Derrière le #TTIP, peu de messages mesurés invitant à un débat apaisé. Alors que le 10e round de négociations se tient cette semaine à Bruxelles, les opposants au projet de Partenariat transatlantique pour le commerce et l’investissement (PTCI/TTIP Transatlantic Trade and Investment Partnership) continuent à alerter les citoyens, notamment sur les réseaux sociaux, contre les dangers d’un tel pacte commercial conçu, selon eux, pour les seuls intérêts des entreprises, en particulier des grands groupes multinationaux.
Selon les détracteurs du TTIP, les enjeux environnementaux, sociaux et sanitaires passeraient au second plan. La Commission européenne, qui négocie au nom des 28, n’aurait dans son viseur que l’élimination des barrières au commerce via l’harmonisation des normes. Largement relayé sur twitter cette semaine, le récent rapport de Corporate Europe Observatory, une ONG jugée sérieuse à Bruxelles, et dont le principal cheval de bataille est la promotion d’une plus grande transparence dans le processus de décision européen.
Selon le document, l’exécutif européen aurait « une préférence spectaculaire » pour le secteur privé. Une « coopération proche » avec les entreprises qui n’a pas fondamentalement changé depuis l’arrivée de Cecilia Malström au poste de commissaire au Commerce. Au cours des six premiers mois de son mandat, selon ce rapport, elle et son équipe auraient tenu 122 réunions de lobbying à huis clos durant lesquelles le TTIP a été discuté : 100 réunions étaient avec des lobbyistes privés, 22 avec des groupes d’intérêt public.
Le rapport montre également comment l’agenda du TTIP est influencé principalement par des entreprises de l’Europe de l’Ouest et des États Unis. Elle s’intéresse aussi aux secteurs qui font le plus de lobbying en faveur du projet de partenariat. Ainsi, les grandes entreprises pharmaceutiques et celles de la finance auraient fortement augmenté leurs actions au cours de ces deux dernières années. « L’industrie pharmaceutique a fait sept fois plus de lobbying pro-TTIP entre 2012-13 et 2013-14 », souligne le rapport.
Or, « alors que les lobbyistes des grandes entreprises sont tenus au courant et exercent une influence importante sur les négociations, les groupes d’intérêts publics sont mis de côté », déplore Pia Eberhardt, chargée de campagne sur le commerce à Corporate Europe Observatory.

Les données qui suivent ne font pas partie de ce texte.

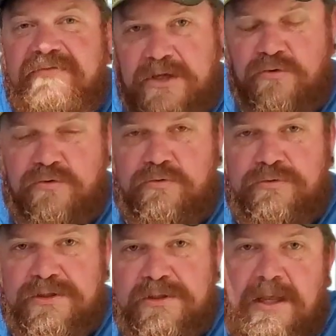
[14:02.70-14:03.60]

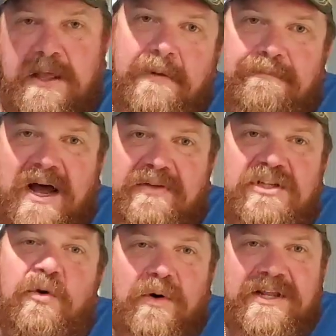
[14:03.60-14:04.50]
views by the
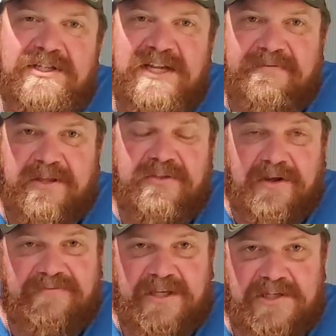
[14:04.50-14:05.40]
27th
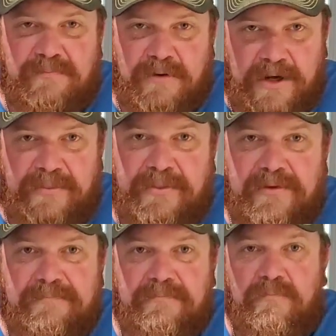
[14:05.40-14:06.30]
of this month,
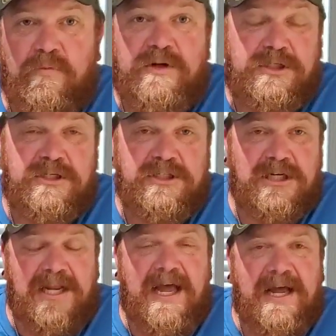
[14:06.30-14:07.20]
which is
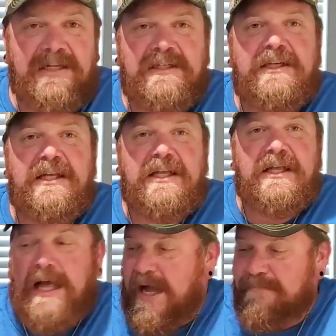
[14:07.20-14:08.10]
July,
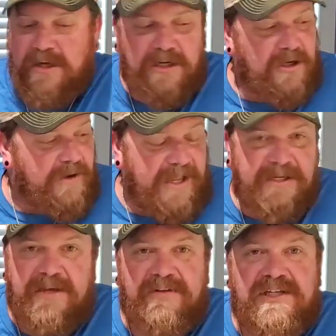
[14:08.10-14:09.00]
I'm going to go ahead and
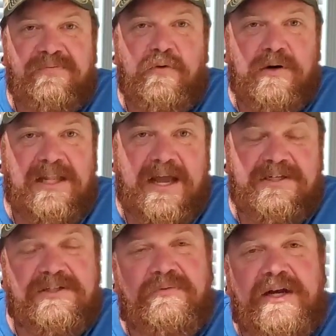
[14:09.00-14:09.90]
give these 4
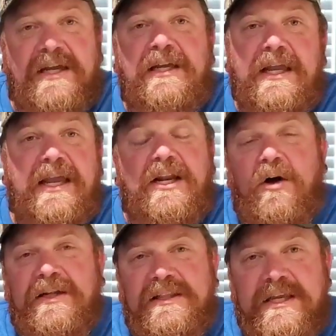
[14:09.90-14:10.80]
glasses away. And the
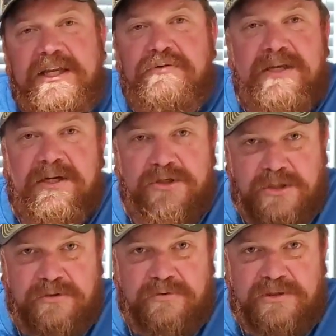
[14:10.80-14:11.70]
only thing you need to
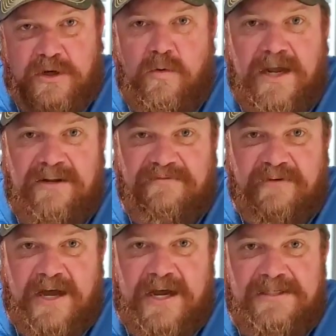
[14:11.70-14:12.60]
do to
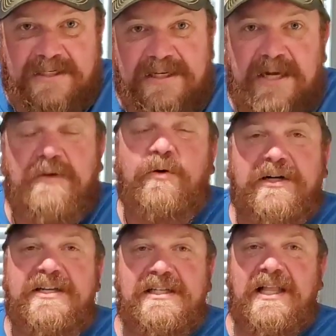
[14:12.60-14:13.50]
qualify to getting one
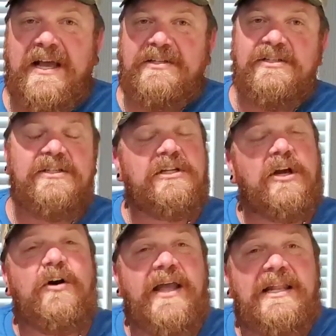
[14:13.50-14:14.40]
of these glasses is to
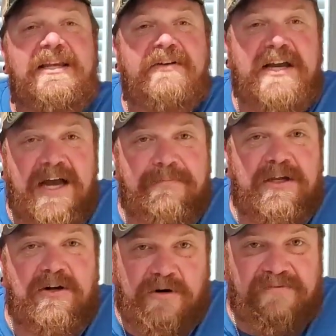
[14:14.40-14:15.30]
go ahead and leave a
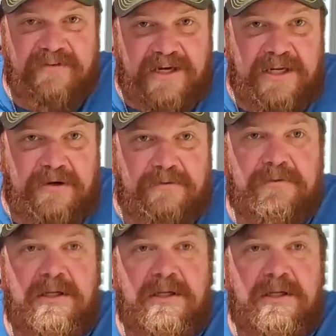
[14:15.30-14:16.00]
comment on the video.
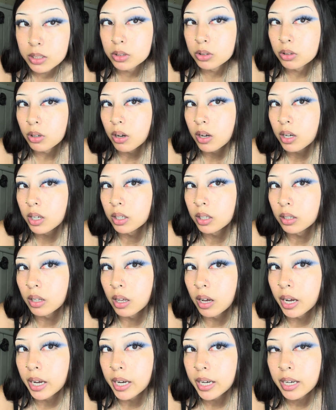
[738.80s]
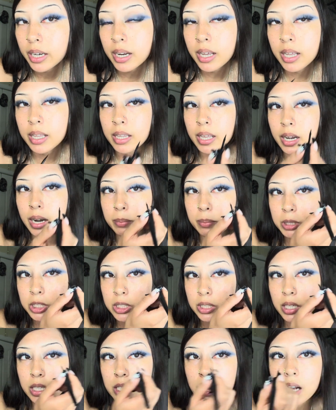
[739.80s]
draw a line, and then I'm
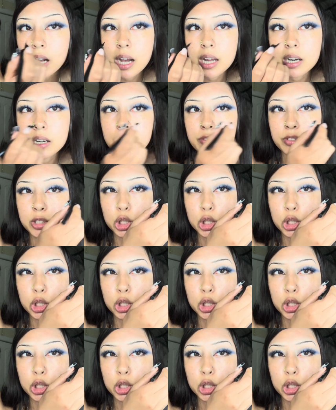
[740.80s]
just gonna kind of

Sur une période allant de janvier 2012 à février 2014, la tendance reste la même. Pendant ce laps de temps, 597 réunions ont été organisées par la DG « Trade », à Bruxelles, dont 528 impliquaient des acteurs puissants du monde des affaires, tels que Business Europe, le Medef européen ou l’autre géant, le Transatlantic Business Council.

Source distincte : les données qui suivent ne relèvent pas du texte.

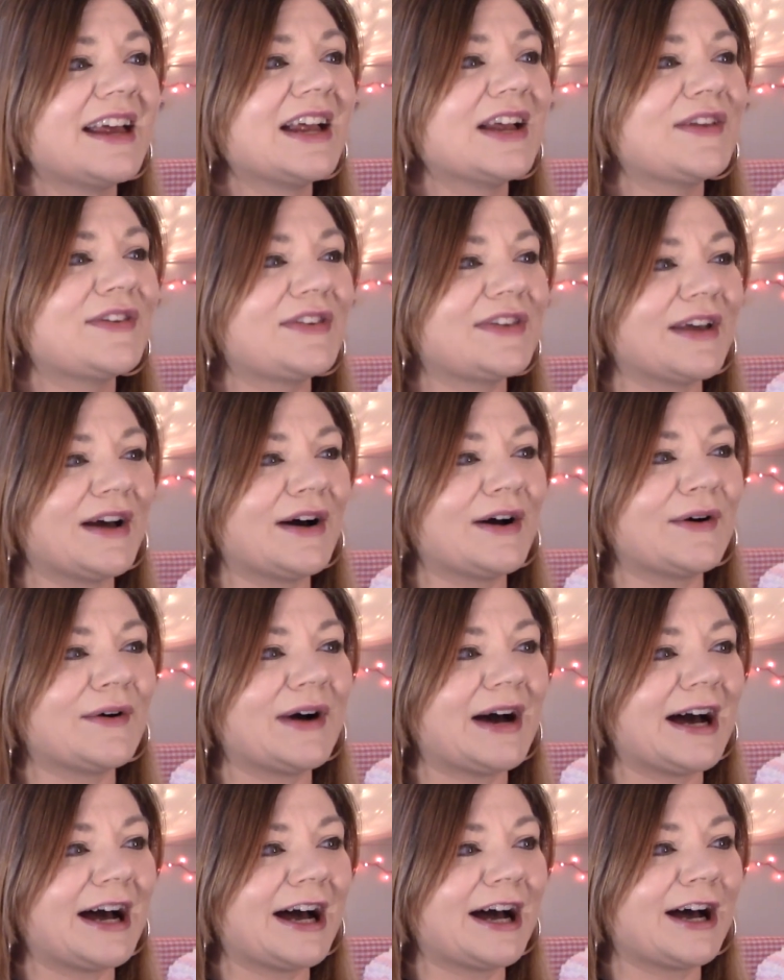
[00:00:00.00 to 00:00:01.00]
So,
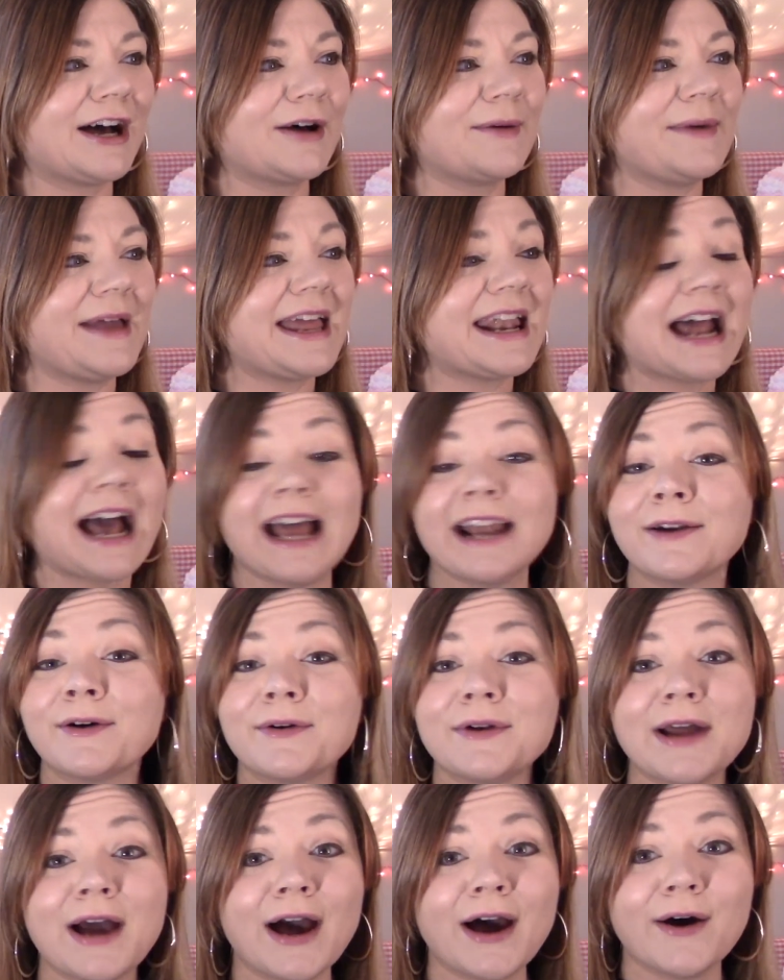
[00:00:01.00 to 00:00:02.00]
um, and I
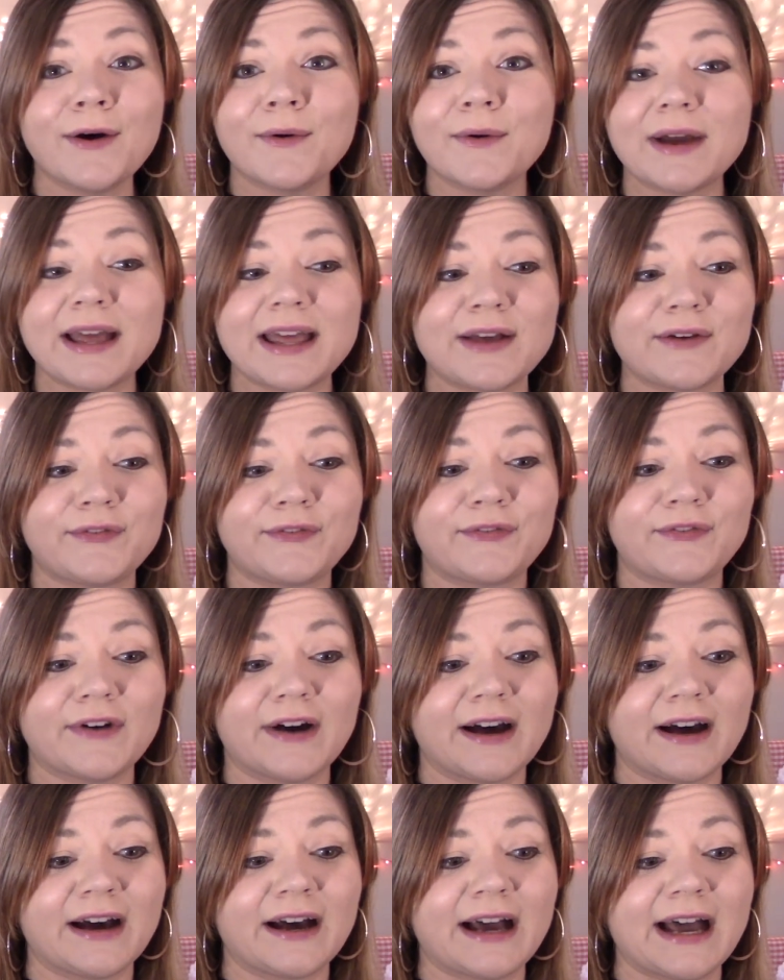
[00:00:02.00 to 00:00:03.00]
don't know if,
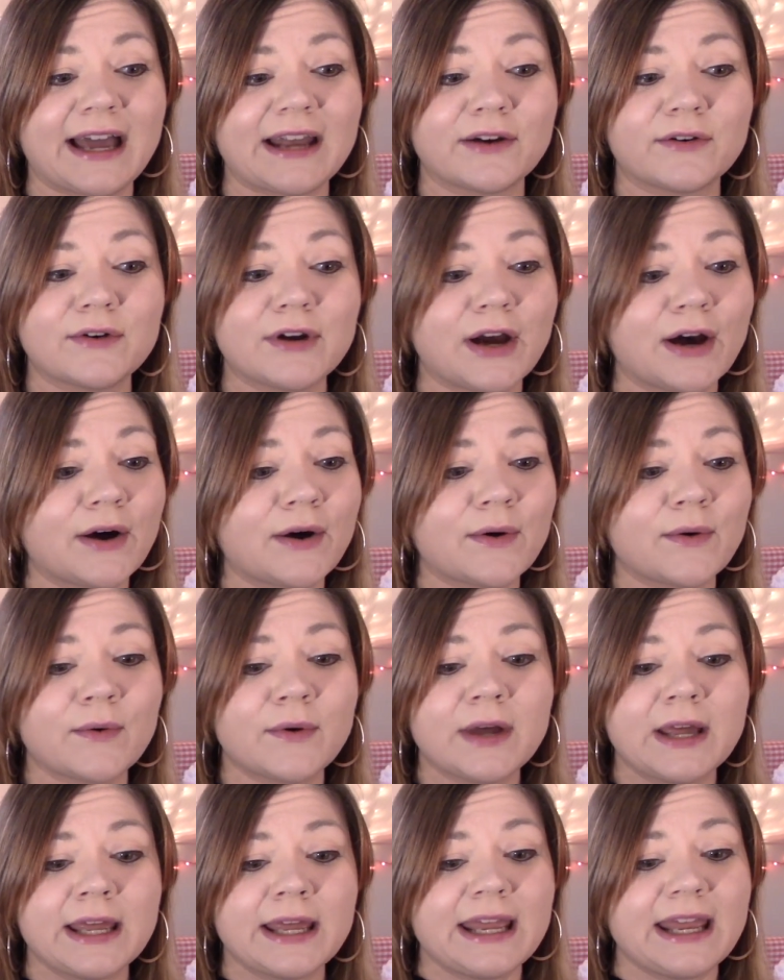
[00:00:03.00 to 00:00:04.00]
uh, I don't know
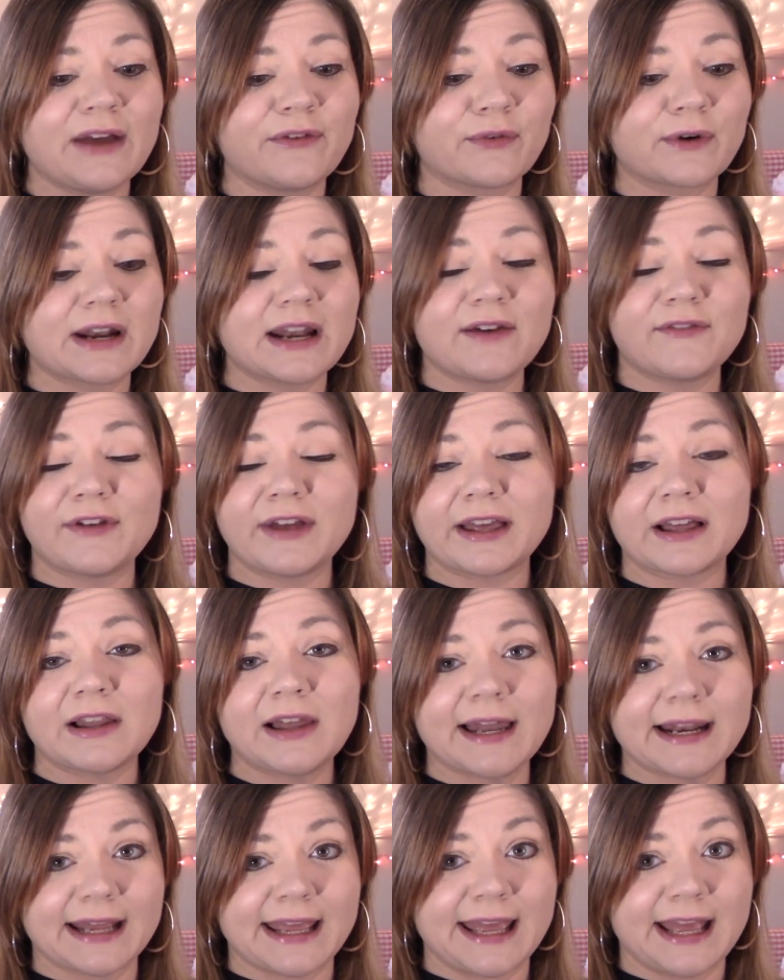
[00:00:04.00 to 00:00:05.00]
if we're going to have like a
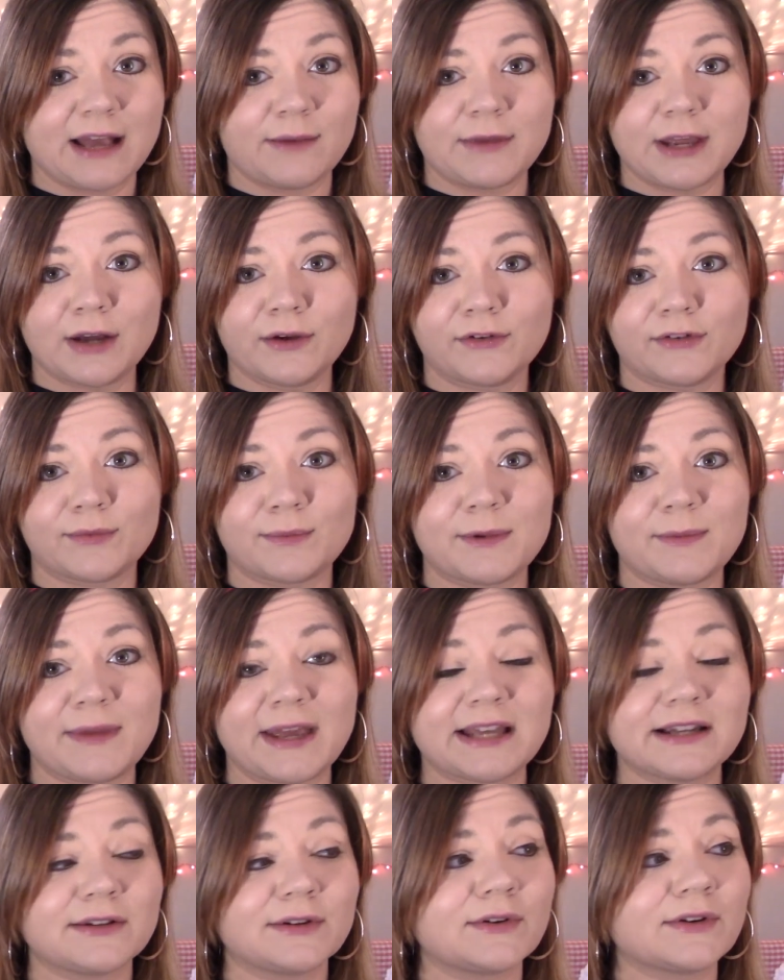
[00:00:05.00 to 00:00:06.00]
lot of cameos from The
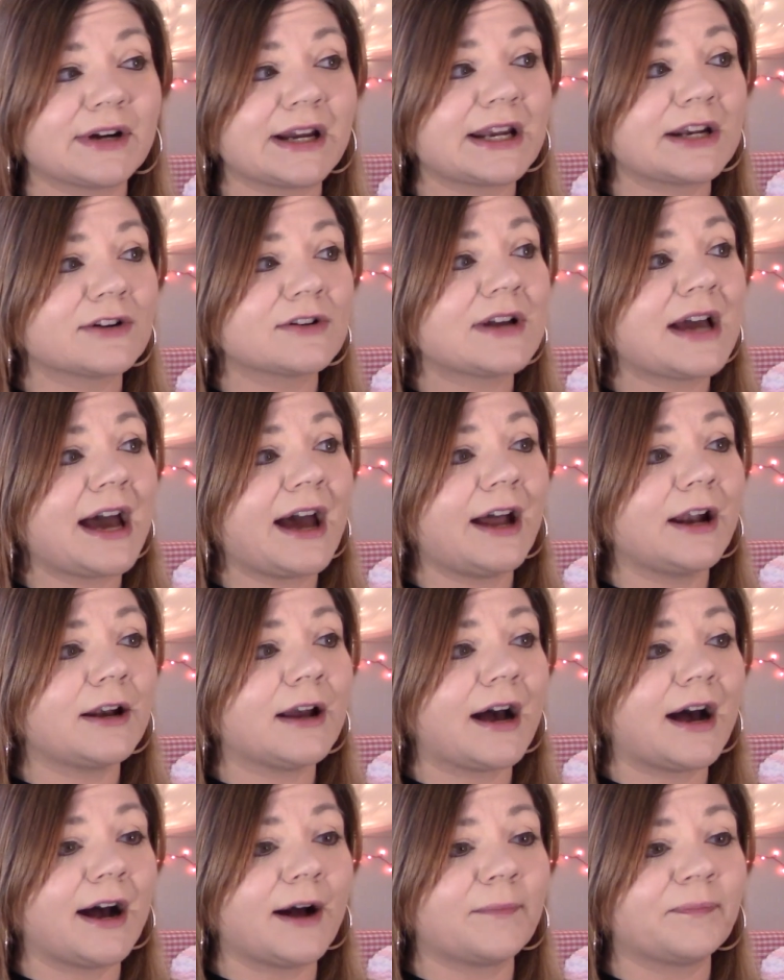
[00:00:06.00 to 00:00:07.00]
Mandalorian or not.
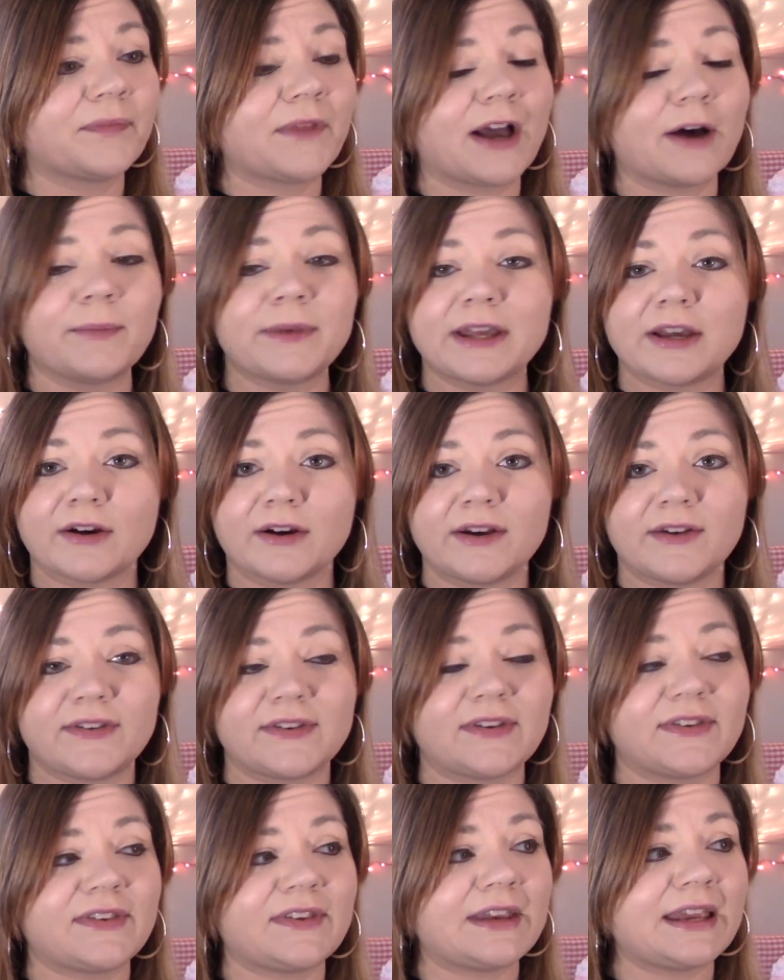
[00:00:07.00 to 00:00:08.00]
Um, I'll be curious
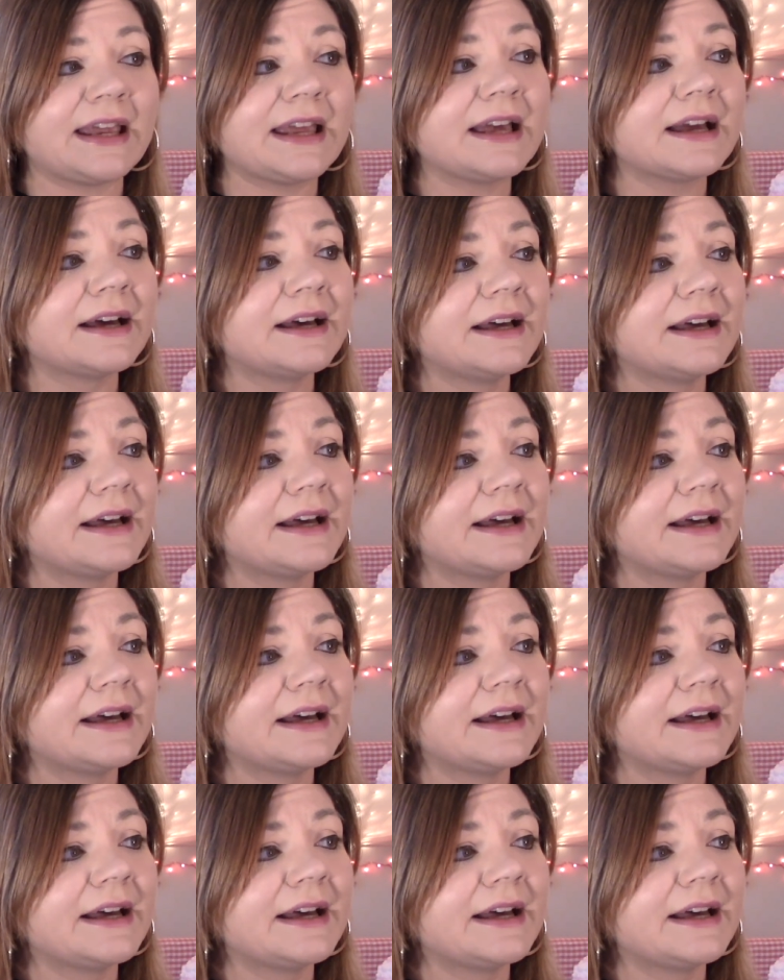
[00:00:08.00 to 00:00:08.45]
to see.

Une préférence marquée que confirment d’autres acteurs de la société civile à Bruxelles. Interrogée par le journal Le Monde, Monique Goyens, directrice de l’influent Bureau européen des consommateurs (BEUC), expliquait avoir obtenu sept rendez-vous sur deux ans avec des responsables du dossier à la Commission. « Le problème n’est pas quantitatif. Si l’on demande un rendez-vous avec les négociateurs, on peut l’obtenir sans problème. L’ennui, c’est qu’ils nous écoutent moins que les lobbys d’affaires », concluait-elle.